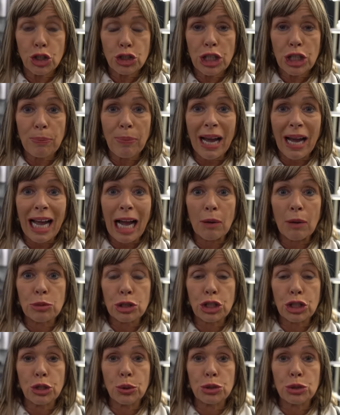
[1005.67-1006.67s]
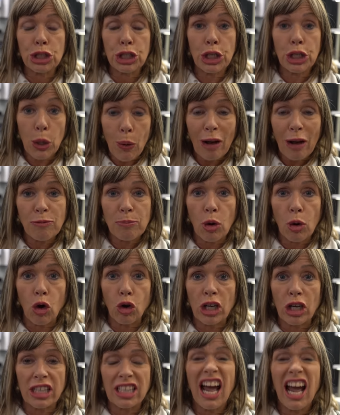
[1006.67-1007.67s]
judging by how much Gucci you have,
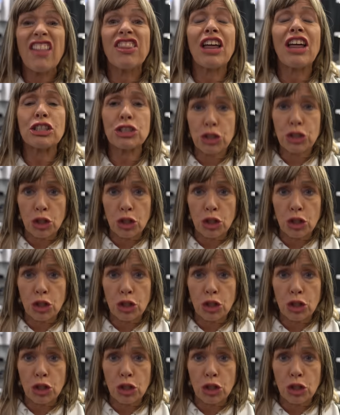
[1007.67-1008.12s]
Morgan, that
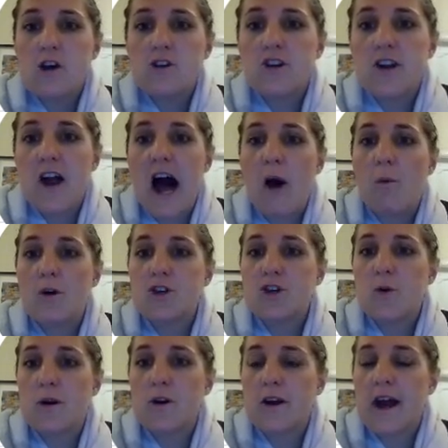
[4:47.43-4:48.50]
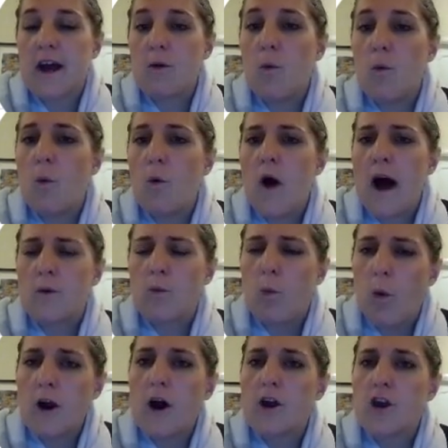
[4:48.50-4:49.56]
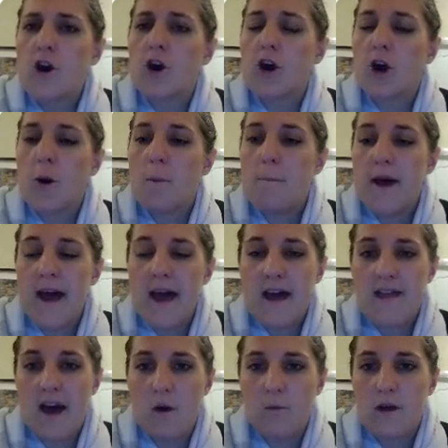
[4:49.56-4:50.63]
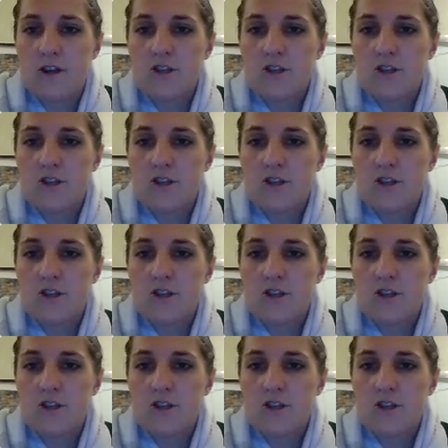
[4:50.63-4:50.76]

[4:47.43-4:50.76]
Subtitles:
So now what you want to look at what are you going to compare that with?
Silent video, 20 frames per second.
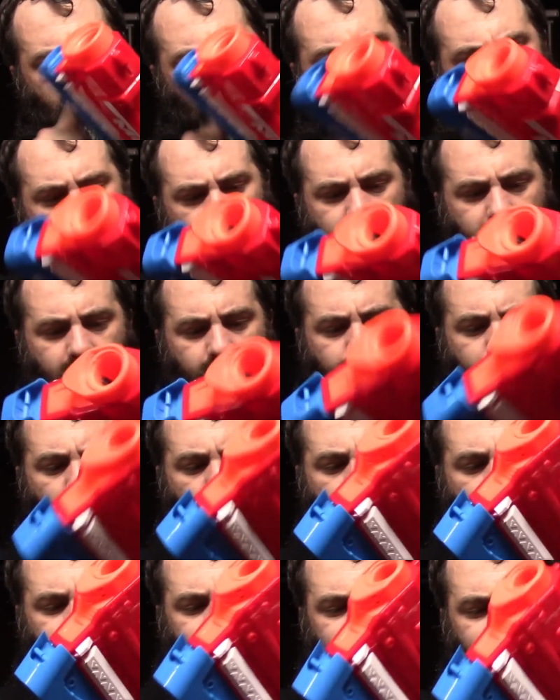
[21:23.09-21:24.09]
or a
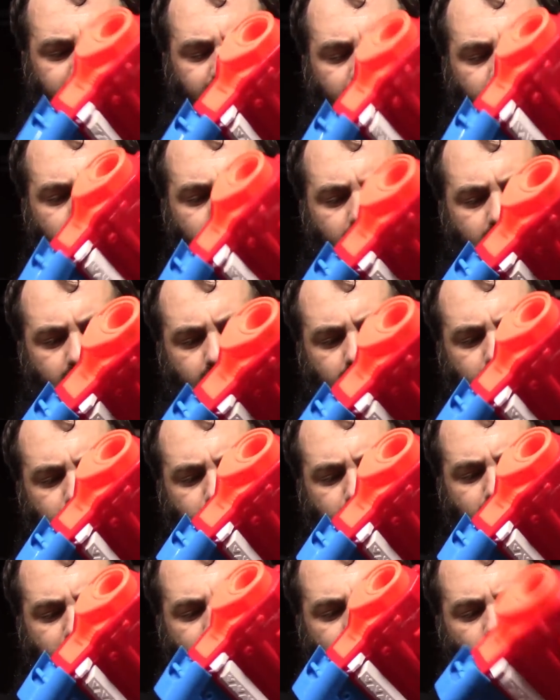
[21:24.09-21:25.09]
Boss
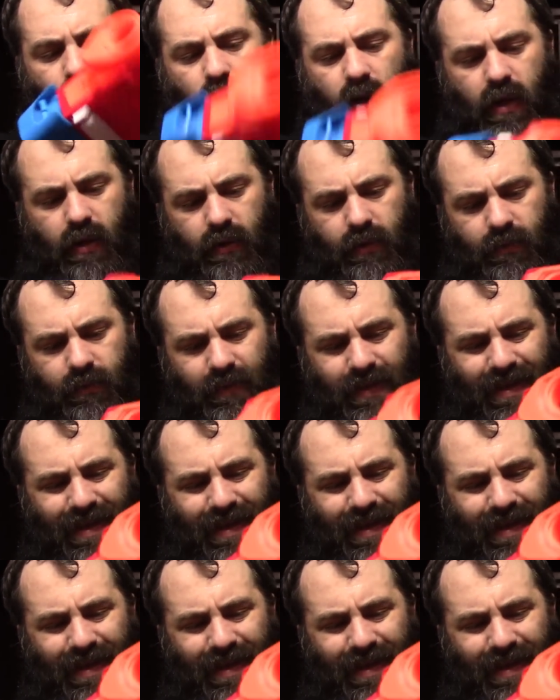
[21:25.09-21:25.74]
magwell.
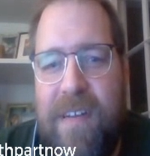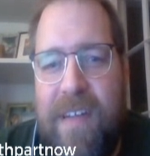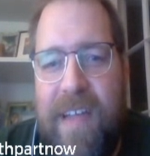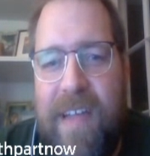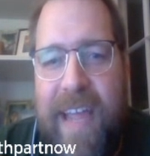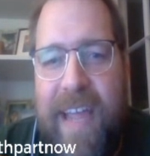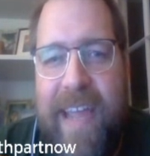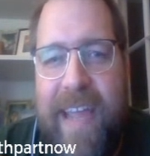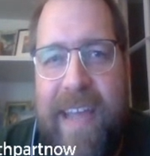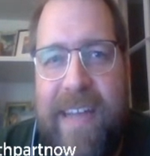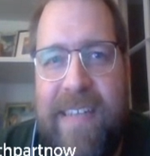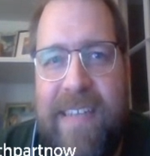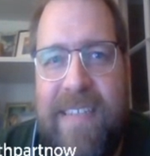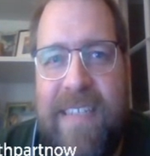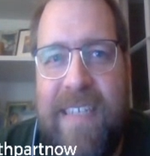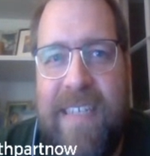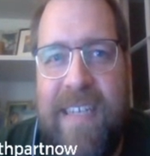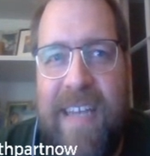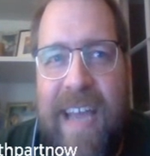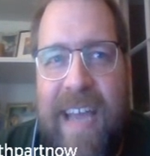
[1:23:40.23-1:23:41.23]
And
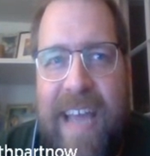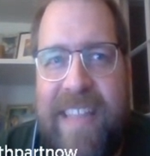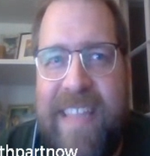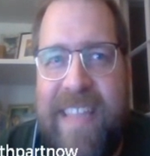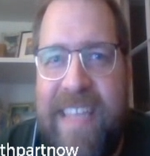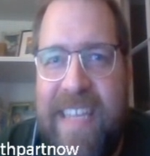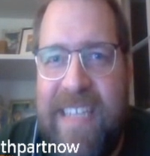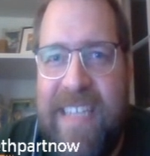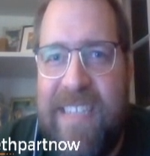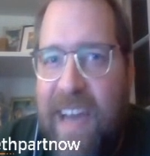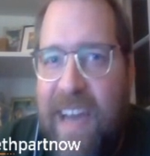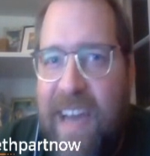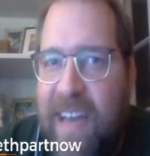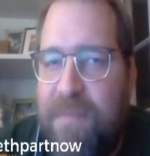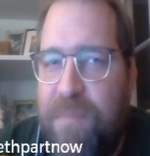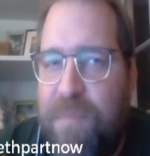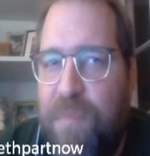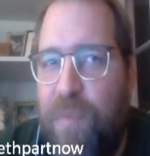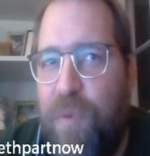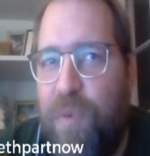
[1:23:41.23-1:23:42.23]
I think he's
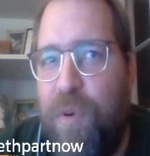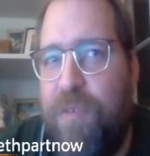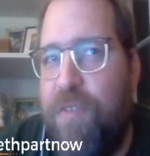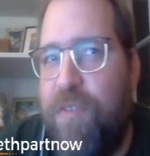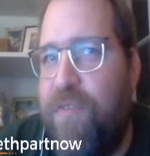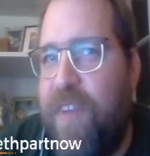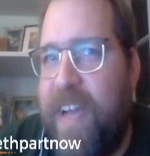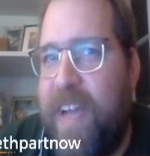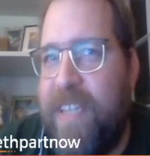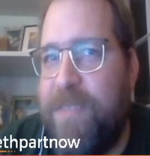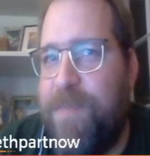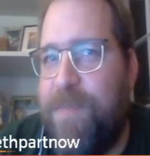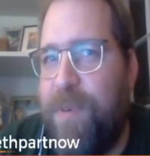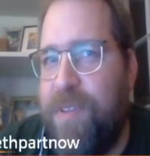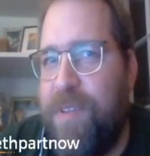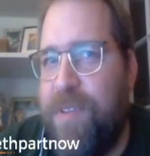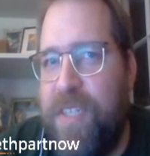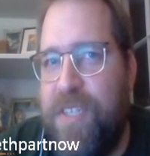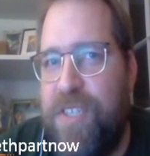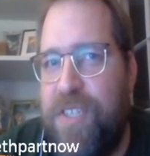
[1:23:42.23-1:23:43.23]
got more of a
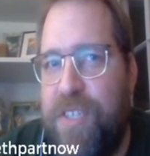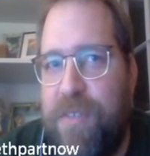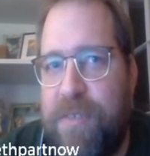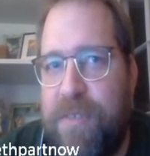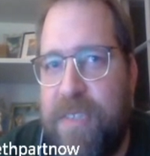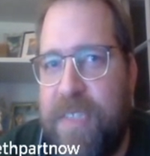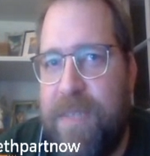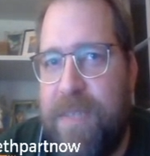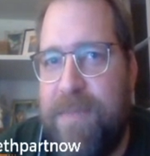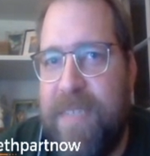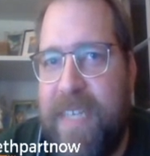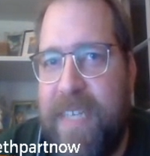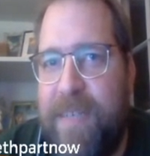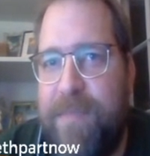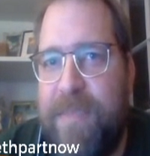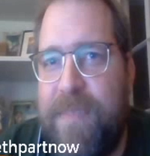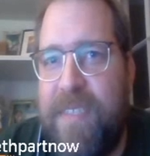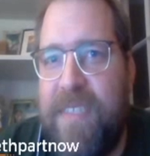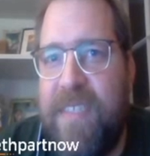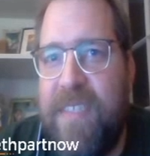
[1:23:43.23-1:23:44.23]
fastball than he shows
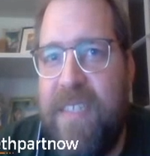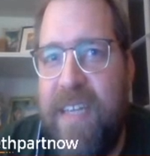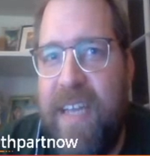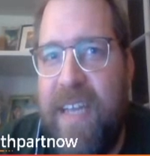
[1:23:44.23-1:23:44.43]
sometimes.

* * *

**PROBLEM DESCRIPTION:**
Each entry, word for word, belongs in your answer; each picture does not.

**RESULT FOR THIS TASK:**
[1005.67-1006.67s]
[1006.67-1007.67s]
judging by how much Gucci you have,
[1007.67-1008.12s]
Morgan, that
[4:47.43-4:48.50]
[4:48.50-4:49.56]
[4:49.56-4:50.63]
[4:50.63-4:50.76]

[4:47.43-4:50.76]
Subtitles:
So now what you want to look at what are you going to compare that with?
Silent video, 20 frames per second.
[21:23.09-21:24.09]
or a
[21:24.09-21:25.09]
Boss
[21:25.09-21:25.74]
magwell.
[1:23:40.23-1:23:41.23]
And
[1:23:41.23-1:23:42.23]
I think he's
[1:23:42.23-1:23:43.23]
got more of a
[1:23:43.23-1:23:44.23]
fastball than he shows
[1:23:44.23-1:23:44.43]
sometimes.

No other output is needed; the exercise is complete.